1105 wurde Wiesenfelden zum ersten Mal urkundlich erwähnt. Der Ort wurde dann zum Sitz mehrerer Adelsgeschlechter.

Die letzte in Wiesenfelden ansässige Adelsfamilie war die der Grafen von Otting und Fünfstätten. Das heutige Wappen ist auf die Wappen zweier Adelsgeschlechter zurückzuführen, welche im niederbayerischen Raum sehr zur Entfaltung gekommen waren.

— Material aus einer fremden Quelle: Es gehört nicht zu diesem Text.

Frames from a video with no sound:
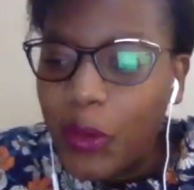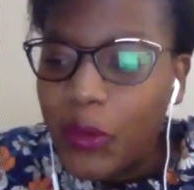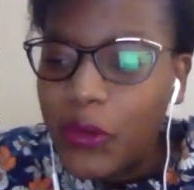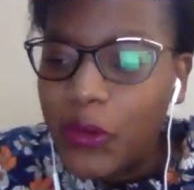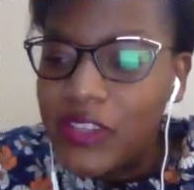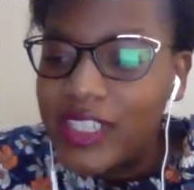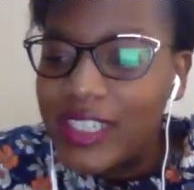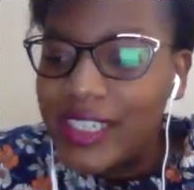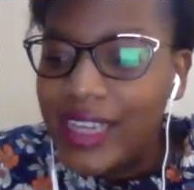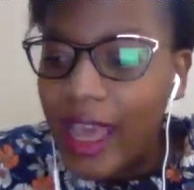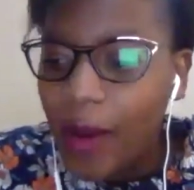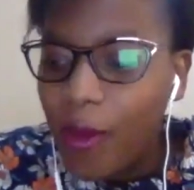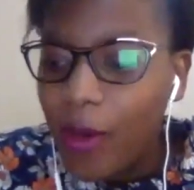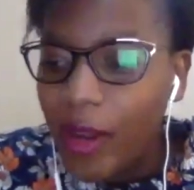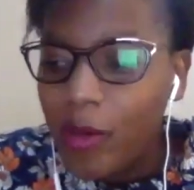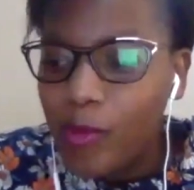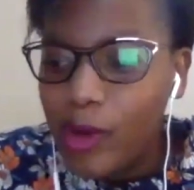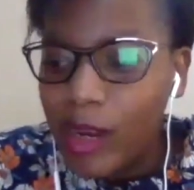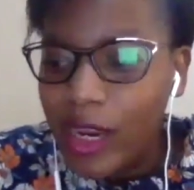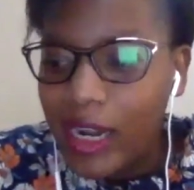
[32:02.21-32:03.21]
though, because
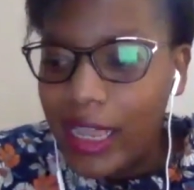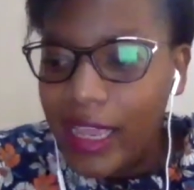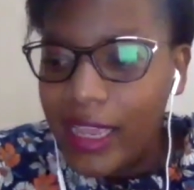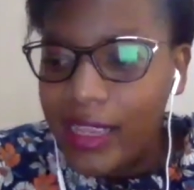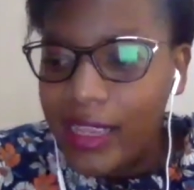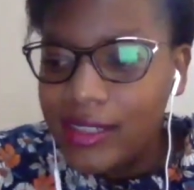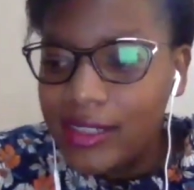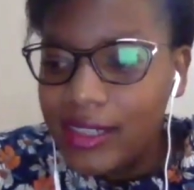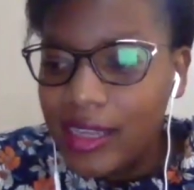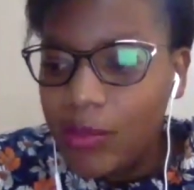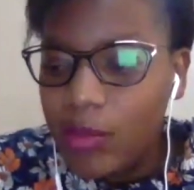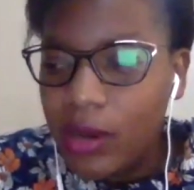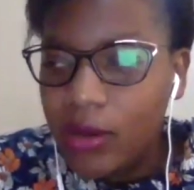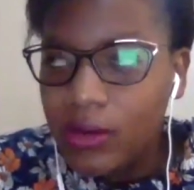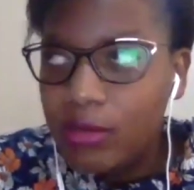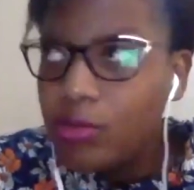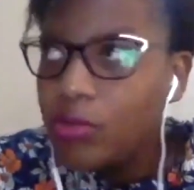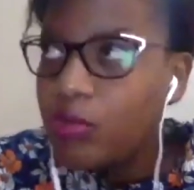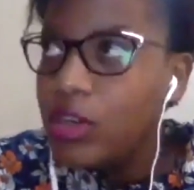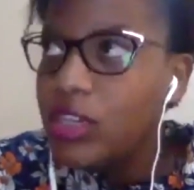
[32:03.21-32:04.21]
now I realized
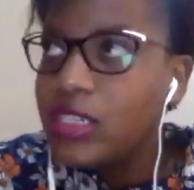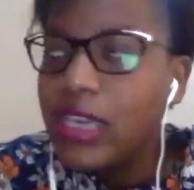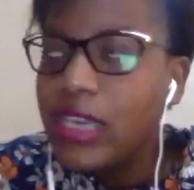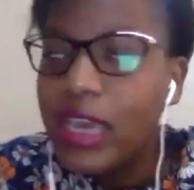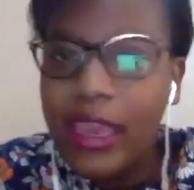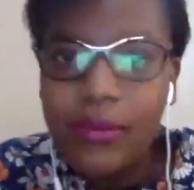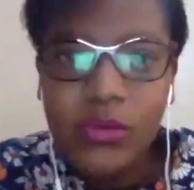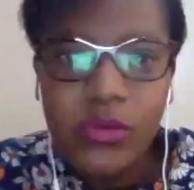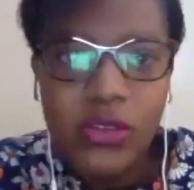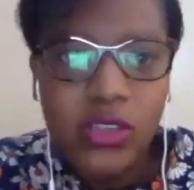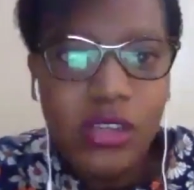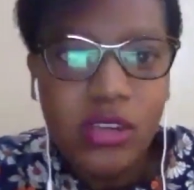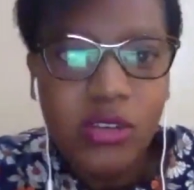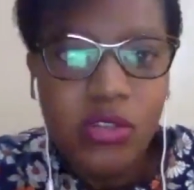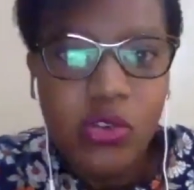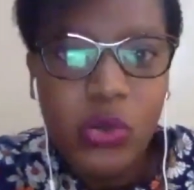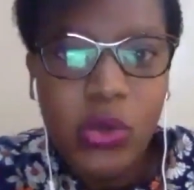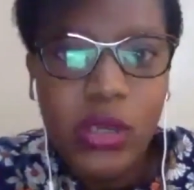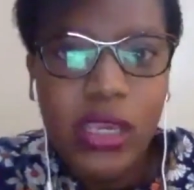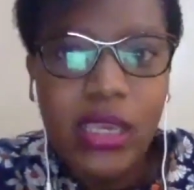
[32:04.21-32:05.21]
about 3 times
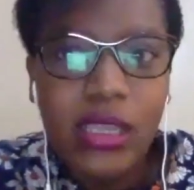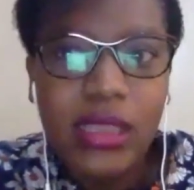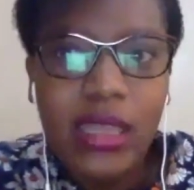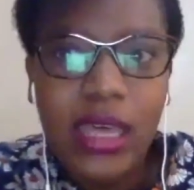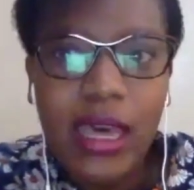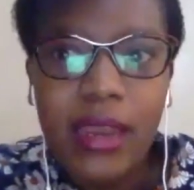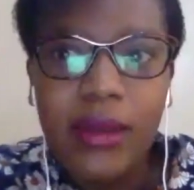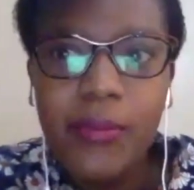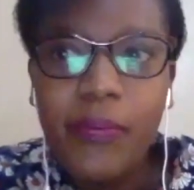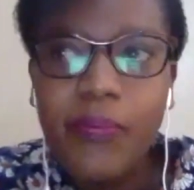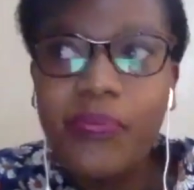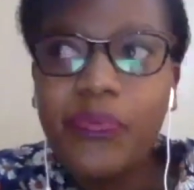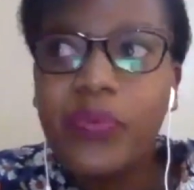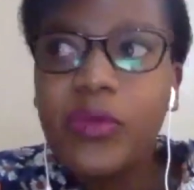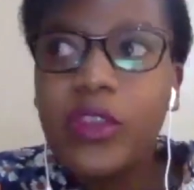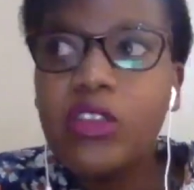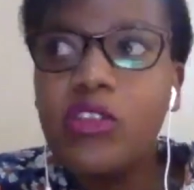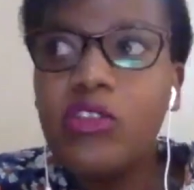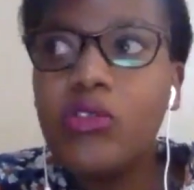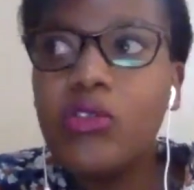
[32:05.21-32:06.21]
in doing that,
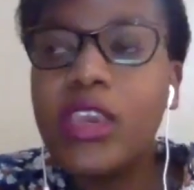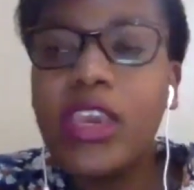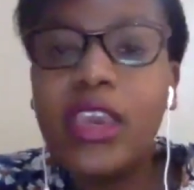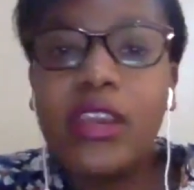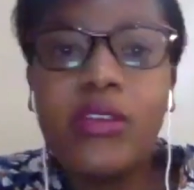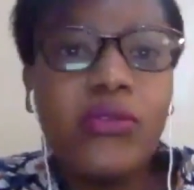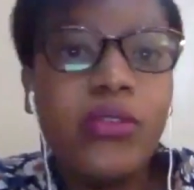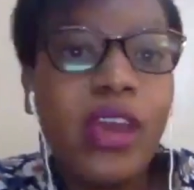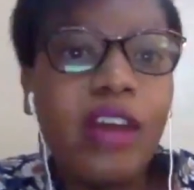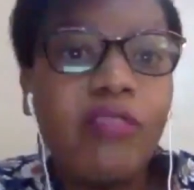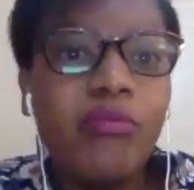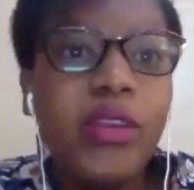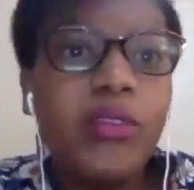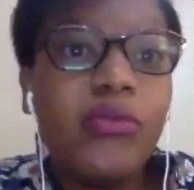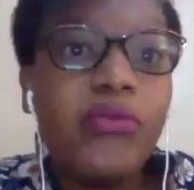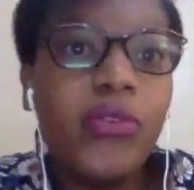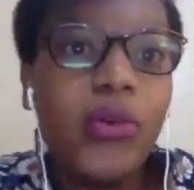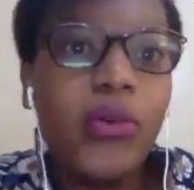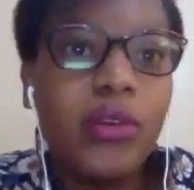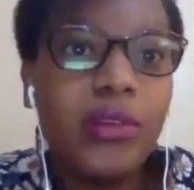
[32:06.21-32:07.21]
I've
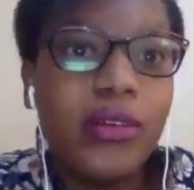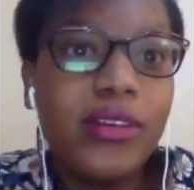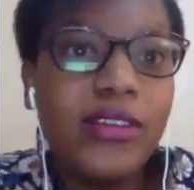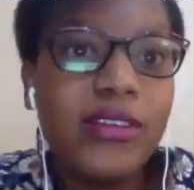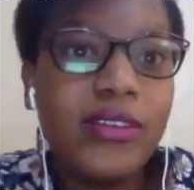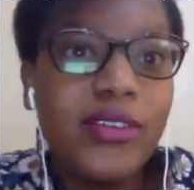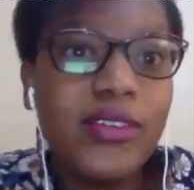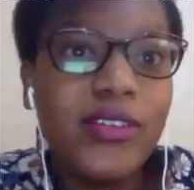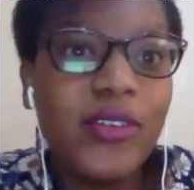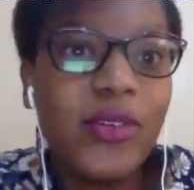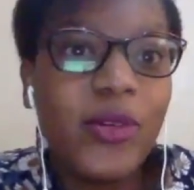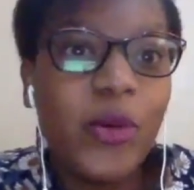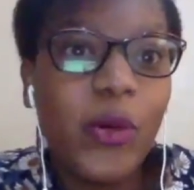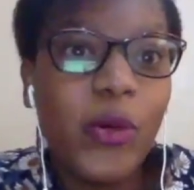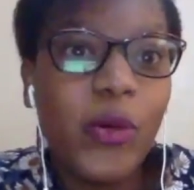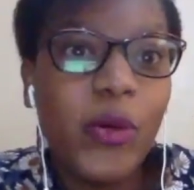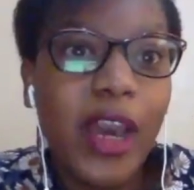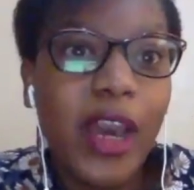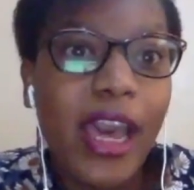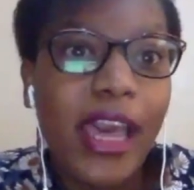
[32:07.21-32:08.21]
been followed,
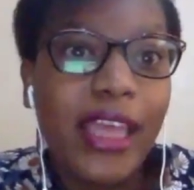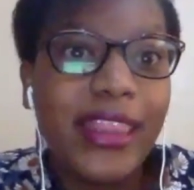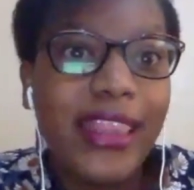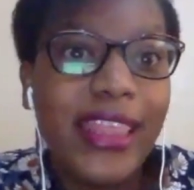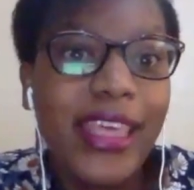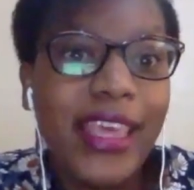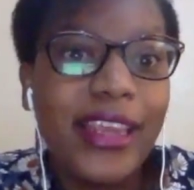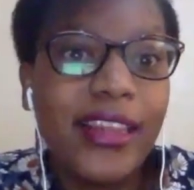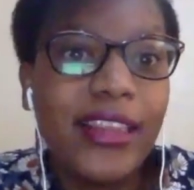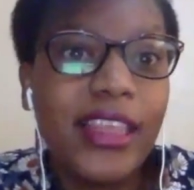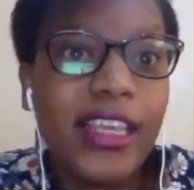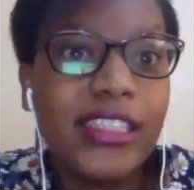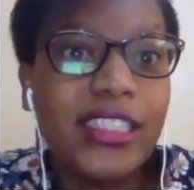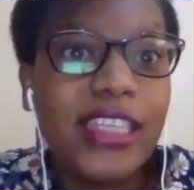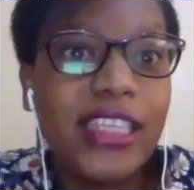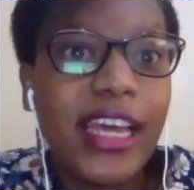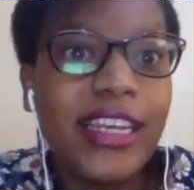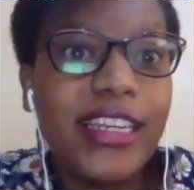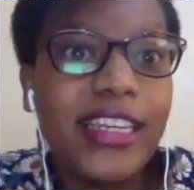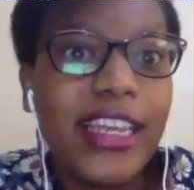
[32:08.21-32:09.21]
and then
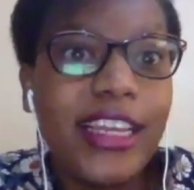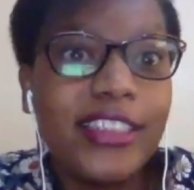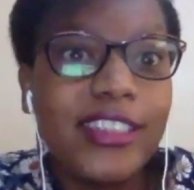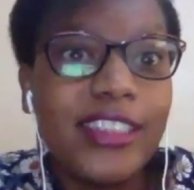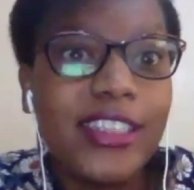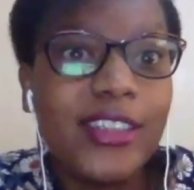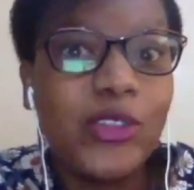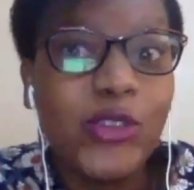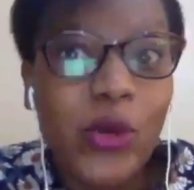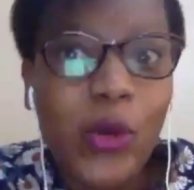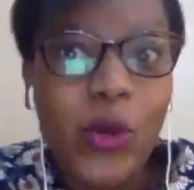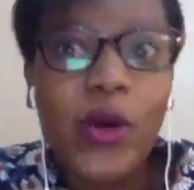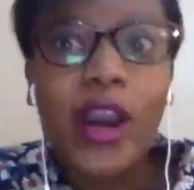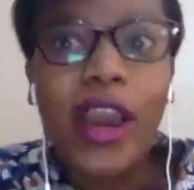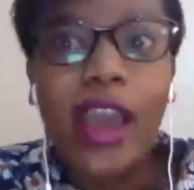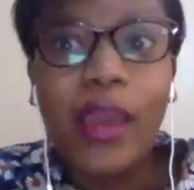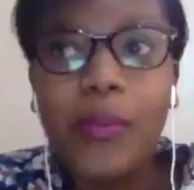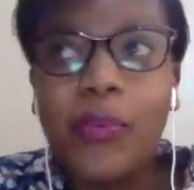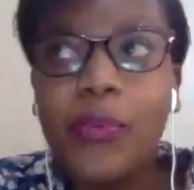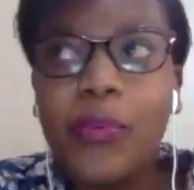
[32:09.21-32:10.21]
there's that danger.
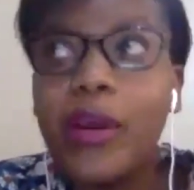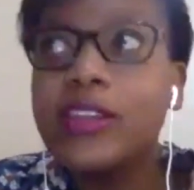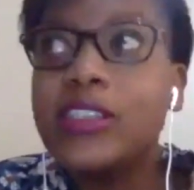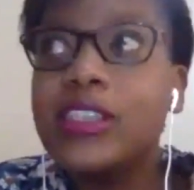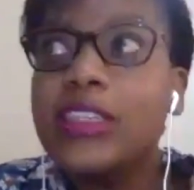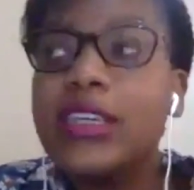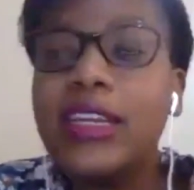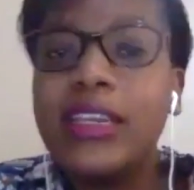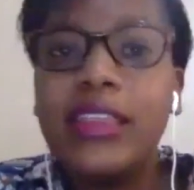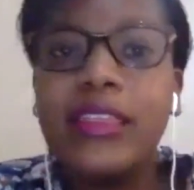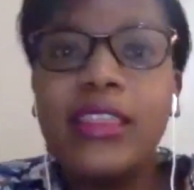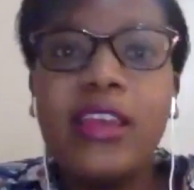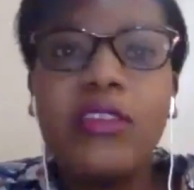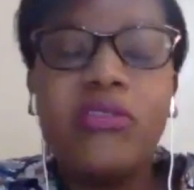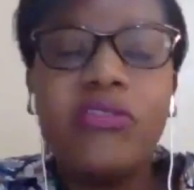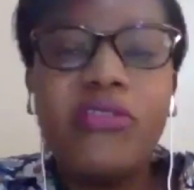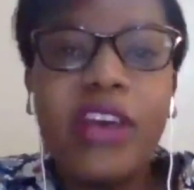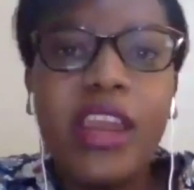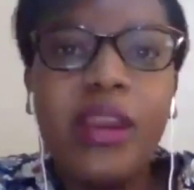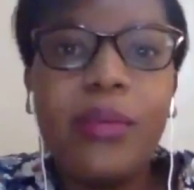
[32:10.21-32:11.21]
So I practically
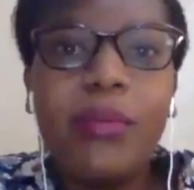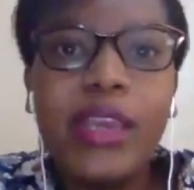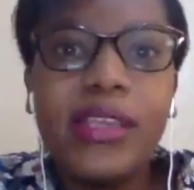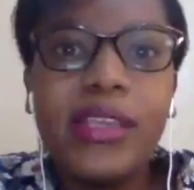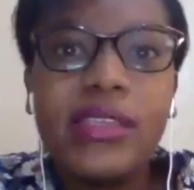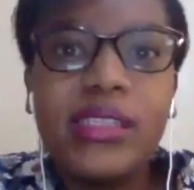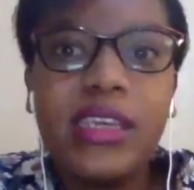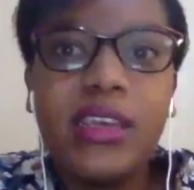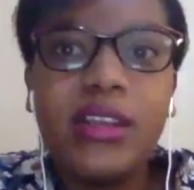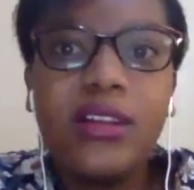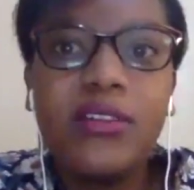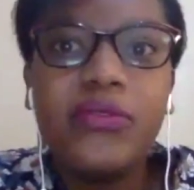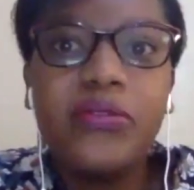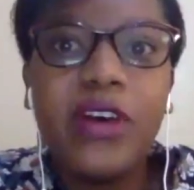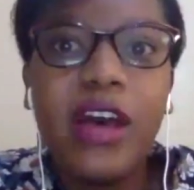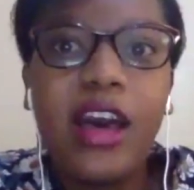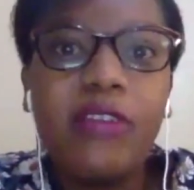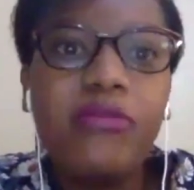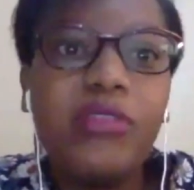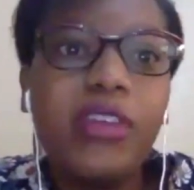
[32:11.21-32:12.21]
then find myself
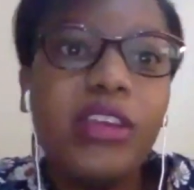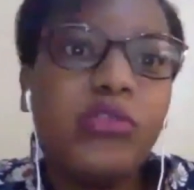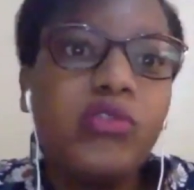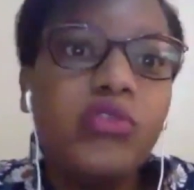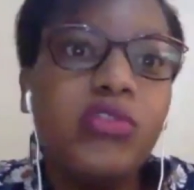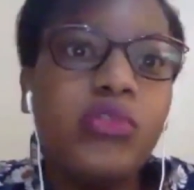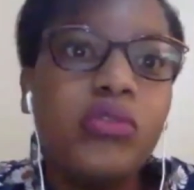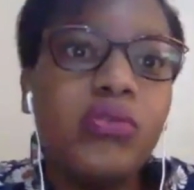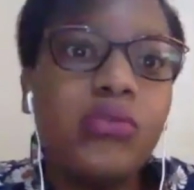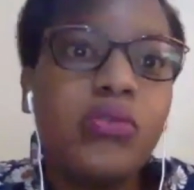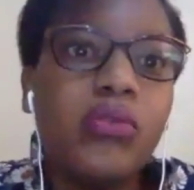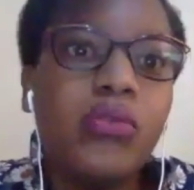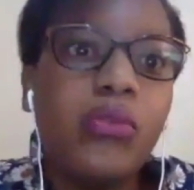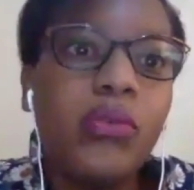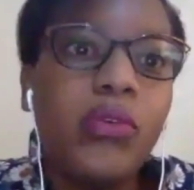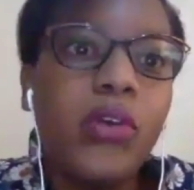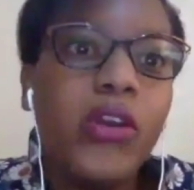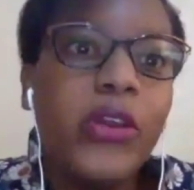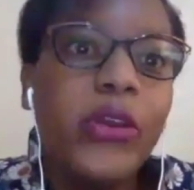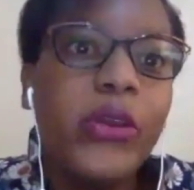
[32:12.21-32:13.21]
having
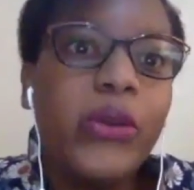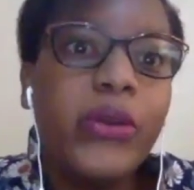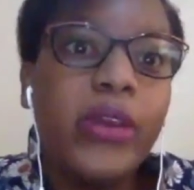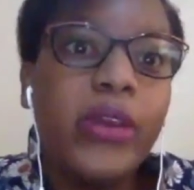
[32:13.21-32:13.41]
to,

Es waren dies die Haibeck (1335-1488) mit dem Pferdehaupt und die Pauldorfs (1488-1548), welche eine schräge Vierung in ihrem Wappen hatten. Beide Adelsgeschlechter besaßen Wiesenfelden geraume Zeit.

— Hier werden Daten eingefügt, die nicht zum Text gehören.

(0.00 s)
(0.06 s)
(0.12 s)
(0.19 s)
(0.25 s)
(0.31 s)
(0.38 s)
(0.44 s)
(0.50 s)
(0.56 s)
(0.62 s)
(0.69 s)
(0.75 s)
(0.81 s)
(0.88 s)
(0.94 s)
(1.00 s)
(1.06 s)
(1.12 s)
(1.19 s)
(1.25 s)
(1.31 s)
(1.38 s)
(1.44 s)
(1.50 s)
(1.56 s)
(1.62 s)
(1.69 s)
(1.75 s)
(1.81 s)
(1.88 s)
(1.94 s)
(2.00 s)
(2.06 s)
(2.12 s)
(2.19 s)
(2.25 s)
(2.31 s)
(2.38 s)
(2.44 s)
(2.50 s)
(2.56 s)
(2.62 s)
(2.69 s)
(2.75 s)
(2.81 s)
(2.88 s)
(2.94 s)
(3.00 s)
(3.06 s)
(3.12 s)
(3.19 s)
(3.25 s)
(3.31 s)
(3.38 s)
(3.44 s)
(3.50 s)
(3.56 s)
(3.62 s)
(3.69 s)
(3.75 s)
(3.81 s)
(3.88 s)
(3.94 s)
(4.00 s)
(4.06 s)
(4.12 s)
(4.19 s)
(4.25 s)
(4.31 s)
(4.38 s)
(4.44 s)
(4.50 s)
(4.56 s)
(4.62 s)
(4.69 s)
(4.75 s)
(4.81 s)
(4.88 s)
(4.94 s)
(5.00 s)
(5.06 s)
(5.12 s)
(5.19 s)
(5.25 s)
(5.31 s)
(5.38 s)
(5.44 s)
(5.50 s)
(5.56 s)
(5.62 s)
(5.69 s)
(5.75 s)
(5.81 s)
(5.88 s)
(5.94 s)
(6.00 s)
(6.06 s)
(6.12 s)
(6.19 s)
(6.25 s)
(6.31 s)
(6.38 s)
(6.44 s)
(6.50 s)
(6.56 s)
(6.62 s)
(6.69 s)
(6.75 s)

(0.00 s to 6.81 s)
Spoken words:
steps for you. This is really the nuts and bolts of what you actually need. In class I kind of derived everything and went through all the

Diesen Adelsgeschlechtern gelang es auch ihren Besitz stetig zu vergrößern und in wichtige Beziehungen zur Kirche zu treten. Der Ortsname Wiesenfelden wurde von dem Bach "Wiesent" und vom Dorf "Wiesent" bei dessen Mündung in die Donau abgeleitet.

1978 wurden die Gemeinden Saulburg, Zinzenzell, Heilbrunn und Höhenberg aufgelöst und in die Gemeinde Wiesenfelden eingemeindet. Die damit entstandene Großgemeinde zählte 3.300 Einwohner. Heute zählt Wiesenfelden zu den größten Gemeinden im Landkreis Straubing-Bogen.

Die Gemeinde hat heute ca. 3.700 Einwohner, welche auf 85 Ortschaften und Weiler verteilt sind. Bei einer Größe von 78 qkm ergibt sich dadurch eine Bevölkerungsdichte von 46 Einwohner/qkm.